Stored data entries
^^^^^^^^

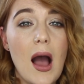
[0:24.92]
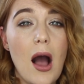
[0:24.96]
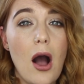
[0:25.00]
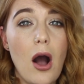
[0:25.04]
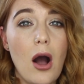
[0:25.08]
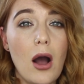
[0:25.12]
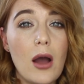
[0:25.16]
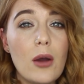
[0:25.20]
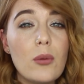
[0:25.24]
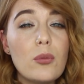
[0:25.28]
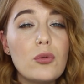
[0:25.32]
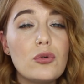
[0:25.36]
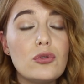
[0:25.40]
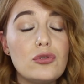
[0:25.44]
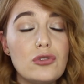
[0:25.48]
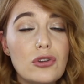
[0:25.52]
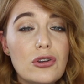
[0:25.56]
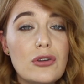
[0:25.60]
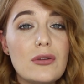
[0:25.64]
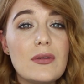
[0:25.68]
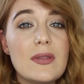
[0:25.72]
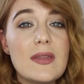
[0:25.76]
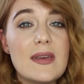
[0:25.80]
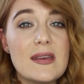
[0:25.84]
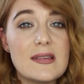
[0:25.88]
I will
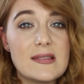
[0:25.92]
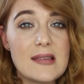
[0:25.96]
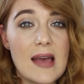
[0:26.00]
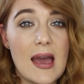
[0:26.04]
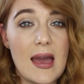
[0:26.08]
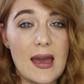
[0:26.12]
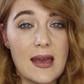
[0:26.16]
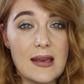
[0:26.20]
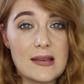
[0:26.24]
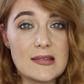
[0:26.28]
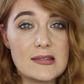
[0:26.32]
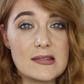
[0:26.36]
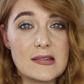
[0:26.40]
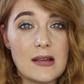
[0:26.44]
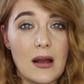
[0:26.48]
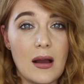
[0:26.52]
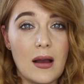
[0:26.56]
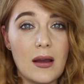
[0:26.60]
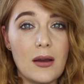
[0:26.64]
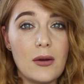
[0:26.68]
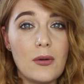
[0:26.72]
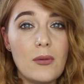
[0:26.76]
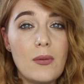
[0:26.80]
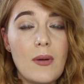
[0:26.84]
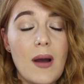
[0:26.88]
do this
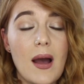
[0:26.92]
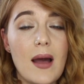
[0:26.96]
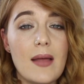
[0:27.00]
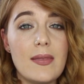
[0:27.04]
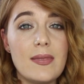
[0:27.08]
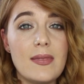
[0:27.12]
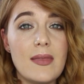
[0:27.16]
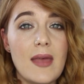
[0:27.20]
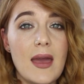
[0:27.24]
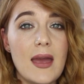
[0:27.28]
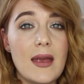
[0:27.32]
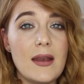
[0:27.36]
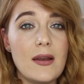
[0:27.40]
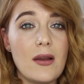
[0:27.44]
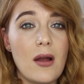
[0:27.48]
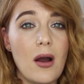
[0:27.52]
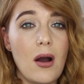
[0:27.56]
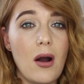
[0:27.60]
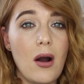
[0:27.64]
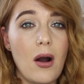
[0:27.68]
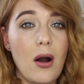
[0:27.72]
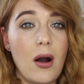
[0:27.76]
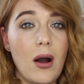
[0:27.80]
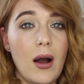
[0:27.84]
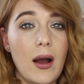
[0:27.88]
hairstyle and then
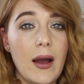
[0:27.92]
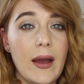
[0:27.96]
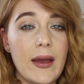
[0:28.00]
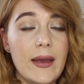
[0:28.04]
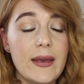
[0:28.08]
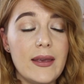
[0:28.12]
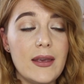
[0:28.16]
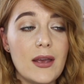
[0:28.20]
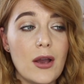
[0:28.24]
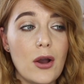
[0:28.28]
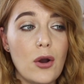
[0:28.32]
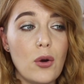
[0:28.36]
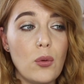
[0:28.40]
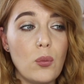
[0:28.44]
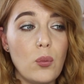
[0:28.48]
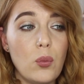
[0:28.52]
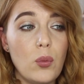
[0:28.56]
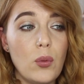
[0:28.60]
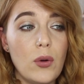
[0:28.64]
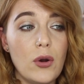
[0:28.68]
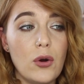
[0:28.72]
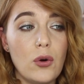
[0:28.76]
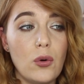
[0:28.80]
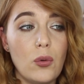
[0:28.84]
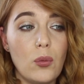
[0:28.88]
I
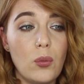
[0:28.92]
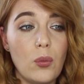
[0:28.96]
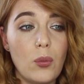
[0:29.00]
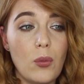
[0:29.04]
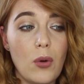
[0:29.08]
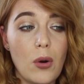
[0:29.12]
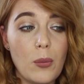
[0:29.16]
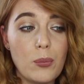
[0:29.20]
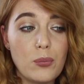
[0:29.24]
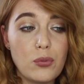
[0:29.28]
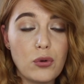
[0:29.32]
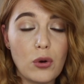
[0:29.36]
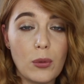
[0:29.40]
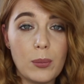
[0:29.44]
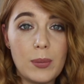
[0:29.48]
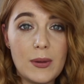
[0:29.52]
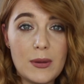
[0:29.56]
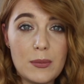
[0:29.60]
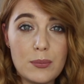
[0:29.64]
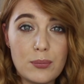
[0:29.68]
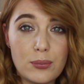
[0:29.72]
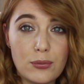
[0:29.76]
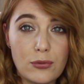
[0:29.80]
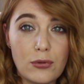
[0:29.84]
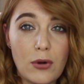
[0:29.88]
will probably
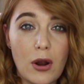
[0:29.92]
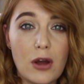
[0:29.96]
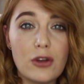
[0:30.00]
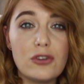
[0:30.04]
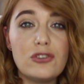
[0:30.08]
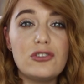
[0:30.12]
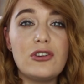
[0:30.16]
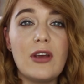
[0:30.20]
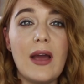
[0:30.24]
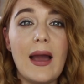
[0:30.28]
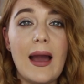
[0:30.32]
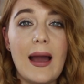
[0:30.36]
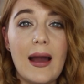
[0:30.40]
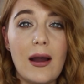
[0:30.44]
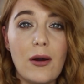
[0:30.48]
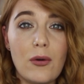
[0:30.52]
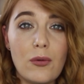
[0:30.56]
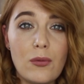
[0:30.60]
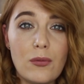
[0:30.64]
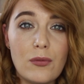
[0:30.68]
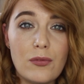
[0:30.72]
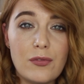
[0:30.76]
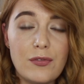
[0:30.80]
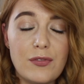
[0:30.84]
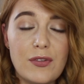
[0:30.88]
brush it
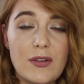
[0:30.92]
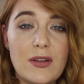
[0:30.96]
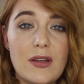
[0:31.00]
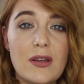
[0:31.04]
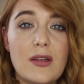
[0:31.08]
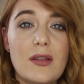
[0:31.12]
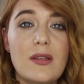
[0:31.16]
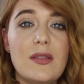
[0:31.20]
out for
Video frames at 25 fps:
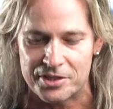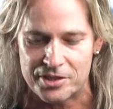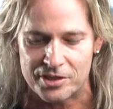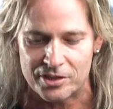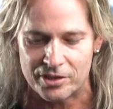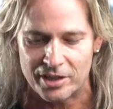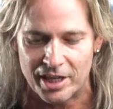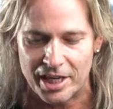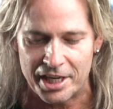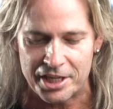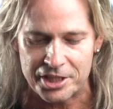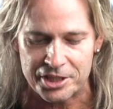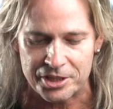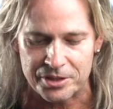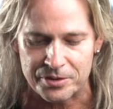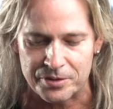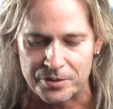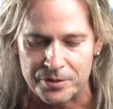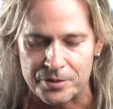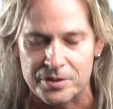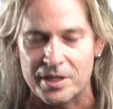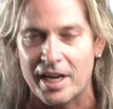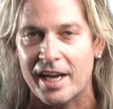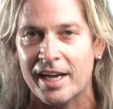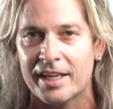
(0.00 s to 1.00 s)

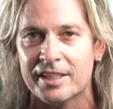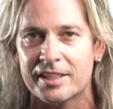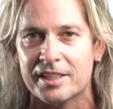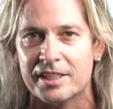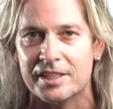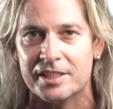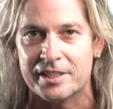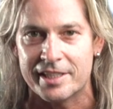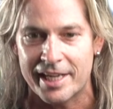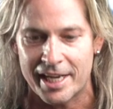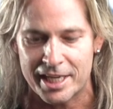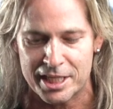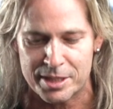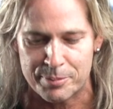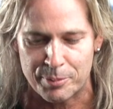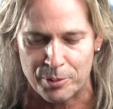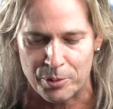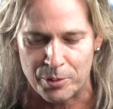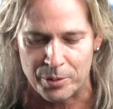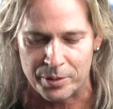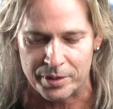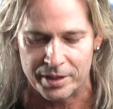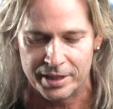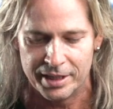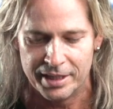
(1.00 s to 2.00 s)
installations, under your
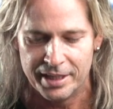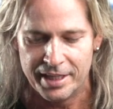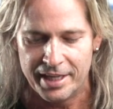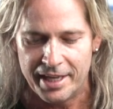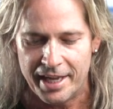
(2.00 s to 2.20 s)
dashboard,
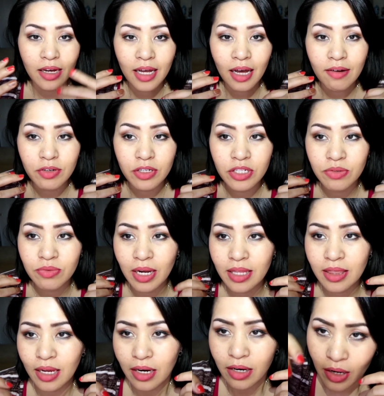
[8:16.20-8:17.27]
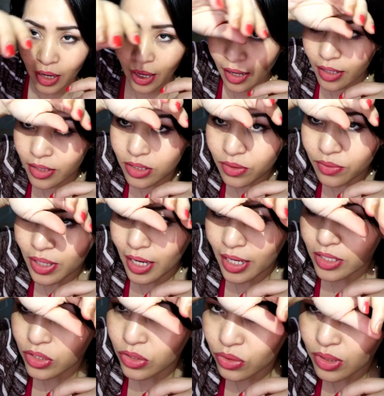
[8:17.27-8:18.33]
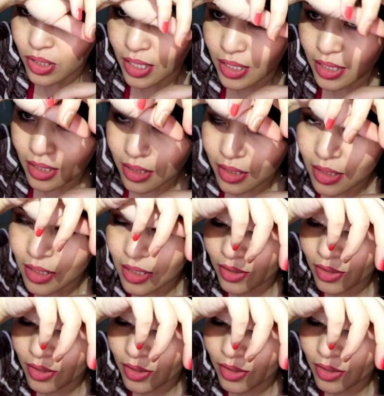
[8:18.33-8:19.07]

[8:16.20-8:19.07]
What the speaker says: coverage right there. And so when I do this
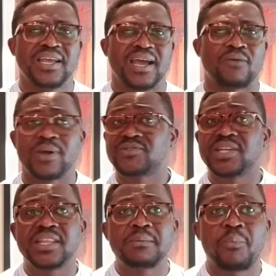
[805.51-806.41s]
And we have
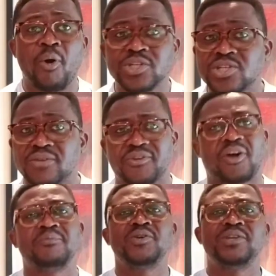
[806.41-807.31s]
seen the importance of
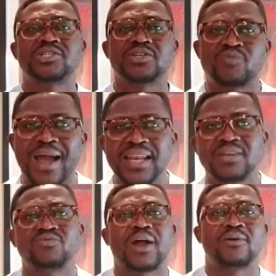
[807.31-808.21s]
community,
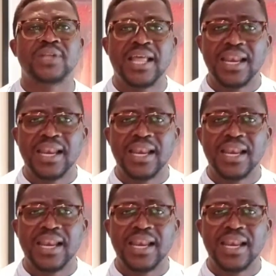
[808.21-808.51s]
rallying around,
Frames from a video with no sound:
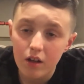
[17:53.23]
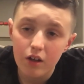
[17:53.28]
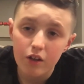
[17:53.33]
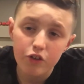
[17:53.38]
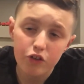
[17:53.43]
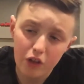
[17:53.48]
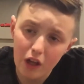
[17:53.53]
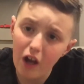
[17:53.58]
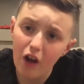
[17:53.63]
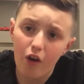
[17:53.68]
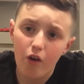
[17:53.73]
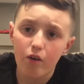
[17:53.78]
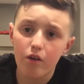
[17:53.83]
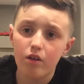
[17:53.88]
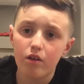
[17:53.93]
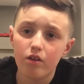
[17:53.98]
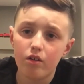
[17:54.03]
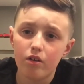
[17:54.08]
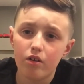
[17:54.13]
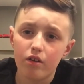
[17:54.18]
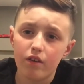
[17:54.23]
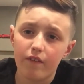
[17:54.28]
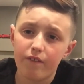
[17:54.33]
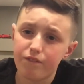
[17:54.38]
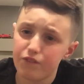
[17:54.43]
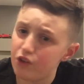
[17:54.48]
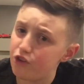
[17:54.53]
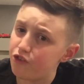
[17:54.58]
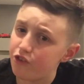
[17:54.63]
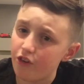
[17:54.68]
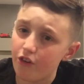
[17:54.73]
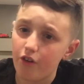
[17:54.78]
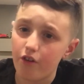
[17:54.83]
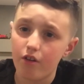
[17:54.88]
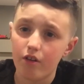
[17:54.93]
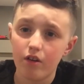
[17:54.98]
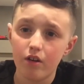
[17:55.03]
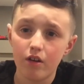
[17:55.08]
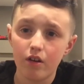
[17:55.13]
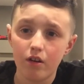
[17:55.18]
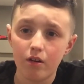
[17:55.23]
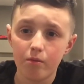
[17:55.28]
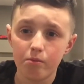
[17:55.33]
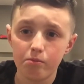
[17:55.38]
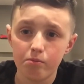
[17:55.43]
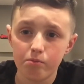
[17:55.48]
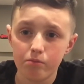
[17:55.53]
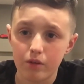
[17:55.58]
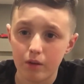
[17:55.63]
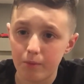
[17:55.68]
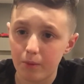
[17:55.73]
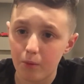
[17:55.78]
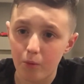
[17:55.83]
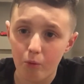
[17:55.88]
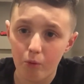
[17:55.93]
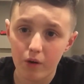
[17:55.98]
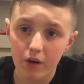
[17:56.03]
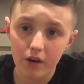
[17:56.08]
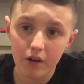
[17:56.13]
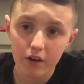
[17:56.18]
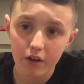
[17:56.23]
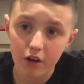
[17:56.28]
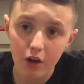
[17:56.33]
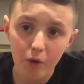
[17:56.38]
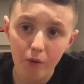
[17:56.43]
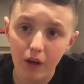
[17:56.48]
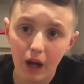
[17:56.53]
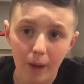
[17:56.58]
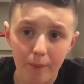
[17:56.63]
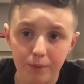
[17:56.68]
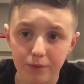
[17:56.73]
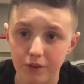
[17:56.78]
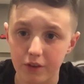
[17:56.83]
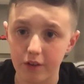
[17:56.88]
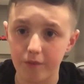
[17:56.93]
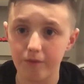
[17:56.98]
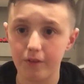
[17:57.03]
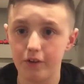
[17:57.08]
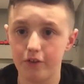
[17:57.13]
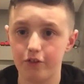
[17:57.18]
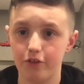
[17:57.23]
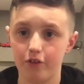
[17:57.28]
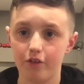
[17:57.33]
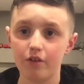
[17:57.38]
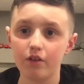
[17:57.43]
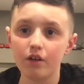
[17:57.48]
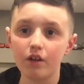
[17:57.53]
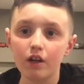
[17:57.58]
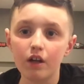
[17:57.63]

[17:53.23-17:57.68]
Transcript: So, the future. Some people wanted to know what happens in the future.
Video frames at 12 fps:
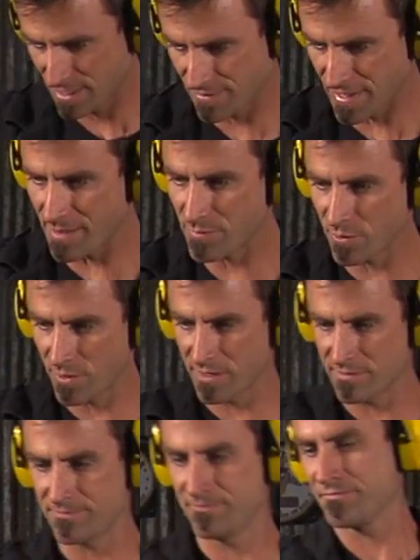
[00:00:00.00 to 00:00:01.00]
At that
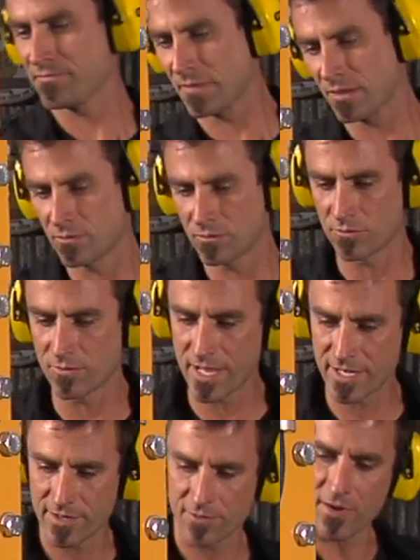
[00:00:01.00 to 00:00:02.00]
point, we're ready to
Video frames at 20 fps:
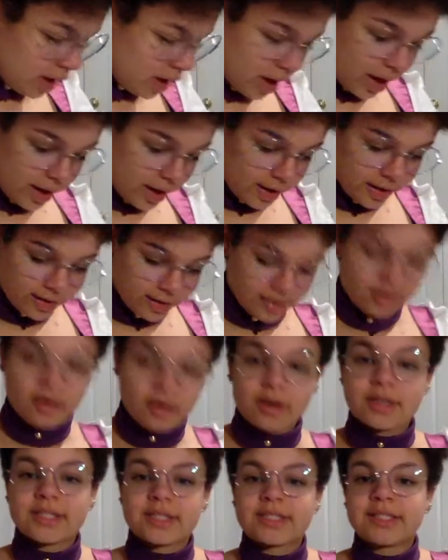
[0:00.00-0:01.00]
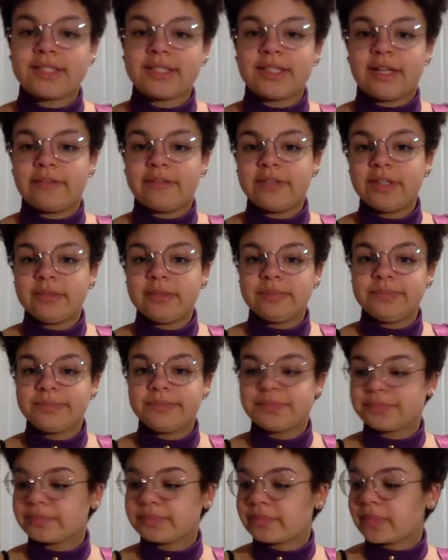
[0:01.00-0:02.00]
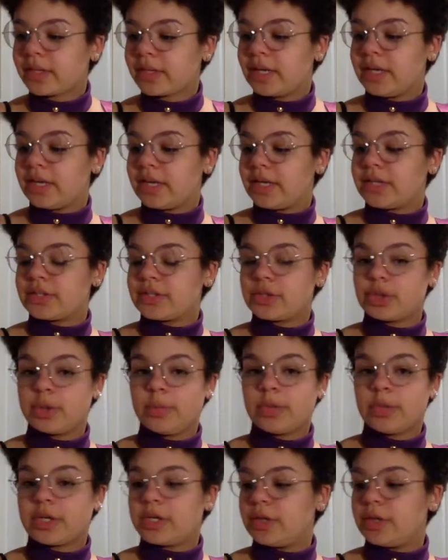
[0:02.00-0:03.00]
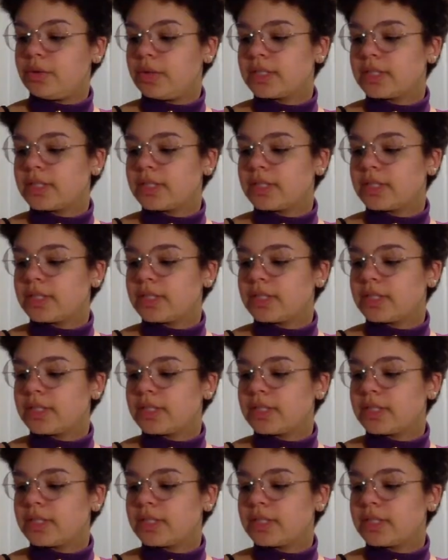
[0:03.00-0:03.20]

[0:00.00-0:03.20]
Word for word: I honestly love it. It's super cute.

^^^^^^^^

What is required: All of the entries need to be retyped word for word, pictures excluded.

Result of this exercise:
[0:24.92]
[0:24.96]
[0:25.00]
[0:25.04]
[0:25.08]
[0:25.12]
[0:25.16]
[0:25.20]
[0:25.24]
[0:25.28]
[0:25.32]
[0:25.36]
[0:25.40]
[0:25.44]
[0:25.48]
[0:25.52]
[0:25.56]
[0:25.60]
[0:25.64]
[0:25.68]
[0:25.72]
[0:25.76]
[0:25.80]
[0:25.84]
[0:25.88]
I will
[0:25.92]
[0:25.96]
[0:26.00]
[0:26.04]
[0:26.08]
[0:26.12]
[0:26.16]
[0:26.20]
[0:26.24]
[0:26.28]
[0:26.32]
[0:26.36]
[0:26.40]
[0:26.44]
[0:26.48]
[0:26.52]
[0:26.56]
[0:26.60]
[0:26.64]
[0:26.68]
[0:26.72]
[0:26.76]
[0:26.80]
[0:26.84]
[0:26.88]
do this
[0:26.92]
[0:26.96]
[0:27.00]
[0:27.04]
[0:27.08]
[0:27.12]
[0:27.16]
[0:27.20]
[0:27.24]
[0:27.28]
[0:27.32]
[0:27.36]
[0:27.40]
[0:27.44]
[0:27.48]
[0:27.52]
[0:27.56]
[0:27.60]
[0:27.64]
[0:27.68]
[0:27.72]
[0:27.76]
[0:27.80]
[0:27.84]
[0:27.88]
hairstyle and then
[0:27.92]
[0:27.96]
[0:28.00]
[0:28.04]
[0:28.08]
[0:28.12]
[0:28.16]
[0:28.20]
[0:28.24]
[0:28.28]
[0:28.32]
[0:28.36]
[0:28.40]
[0:28.44]
[0:28.48]
[0:28.52]
[0:28.56]
[0:28.60]
[0:28.64]
[0:28.68]
[0:28.72]
[0:28.76]
[0:28.80]
[0:28.84]
[0:28.88]
I
[0:28.92]
[0:28.96]
[0:29.00]
[0:29.04]
[0:29.08]
[0:29.12]
[0:29.16]
[0:29.20]
[0:29.24]
[0:29.28]
[0:29.32]
[0:29.36]
[0:29.40]
[0:29.44]
[0:29.48]
[0:29.52]
[0:29.56]
[0:29.60]
[0:29.64]
[0:29.68]
[0:29.72]
[0:29.76]
[0:29.80]
[0:29.84]
[0:29.88]
will probably
[0:29.92]
[0:29.96]
[0:30.00]
[0:30.04]
[0:30.08]
[0:30.12]
[0:30.16]
[0:30.20]
[0:30.24]
[0:30.28]
[0:30.32]
[0:30.36]
[0:30.40]
[0:30.44]
[0:30.48]
[0:30.52]
[0:30.56]
[0:30.60]
[0:30.64]
[0:30.68]
[0:30.72]
[0:30.76]
[0:30.80]
[0:30.84]
[0:30.88]
brush it
[0:30.92]
[0:30.96]
[0:31.00]
[0:31.04]
[0:31.08]
[0:31.12]
[0:31.16]
[0:31.20]
out for
Video frames at 25 fps:
(0.00 s to 1.00 s)

(1.00 s to 2.00 s)
installations, under your
(2.00 s to 2.20 s)
dashboard,
[8:16.20-8:17.27]
[8:17.27-8:18.33]
[8:18.33-8:19.07]

[8:16.20-8:19.07]
What the speaker says: coverage right there. And so when I do this
[805.51-806.41s]
And we have
[806.41-807.31s]
seen the importance of
[807.31-808.21s]
community,
[808.21-808.51s]
rallying around,
Frames from a video with no sound:
[17:53.23]
[17:53.28]
[17:53.33]
[17:53.38]
[17:53.43]
[17:53.48]
[17:53.53]
[17:53.58]
[17:53.63]
[17:53.68]
[17:53.73]
[17:53.78]
[17:53.83]
[17:53.88]
[17:53.93]
[17:53.98]
[17:54.03]
[17:54.08]
[17:54.13]
[17:54.18]
[17:54.23]
[17:54.28]
[17:54.33]
[17:54.38]
[17:54.43]
[17:54.48]
[17:54.53]
[17:54.58]
[17:54.63]
[17:54.68]
[17:54.73]
[17:54.78]
[17:54.83]
[17:54.88]
[17:54.93]
[17:54.98]
[17:55.03]
[17:55.08]
[17:55.13]
[17:55.18]
[17:55.23]
[17:55.28]
[17:55.33]
[17:55.38]
[17:55.43]
[17:55.48]
[17:55.53]
[17:55.58]
[17:55.63]
[17:55.68]
[17:55.73]
[17:55.78]
[17:55.83]
[17:55.88]
[17:55.93]
[17:55.98]
[17:56.03]
[17:56.08]
[17:56.13]
[17:56.18]
[17:56.23]
[17:56.28]
[17:56.33]
[17:56.38]
[17:56.43]
[17:56.48]
[17:56.53]
[17:56.58]
[17:56.63]
[17:56.68]
[17:56.73]
[17:56.78]
[17:56.83]
[17:56.88]
[17:56.93]
[17:56.98]
[17:57.03]
[17:57.08]
[17:57.13]
[17:57.18]
[17:57.23]
[17:57.28]
[17:57.33]
[17:57.38]
[17:57.43]
[17:57.48]
[17:57.53]
[17:57.58]
[17:57.63]

[17:53.23-17:57.68]
Transcript: So, the future. Some people wanted to know what happens in the future.
Video frames at 12 fps:
[00:00:00.00 to 00:00:01.00]
At that
[00:00:01.00 to 00:00:02.00]
point, we're ready to
Video frames at 20 fps:
[0:00.00-0:01.00]
[0:01.00-0:02.00]
[0:02.00-0:03.00]
[0:03.00-0:03.20]

[0:00.00-0:03.20]
Word for word: I honestly love it. It's super cute.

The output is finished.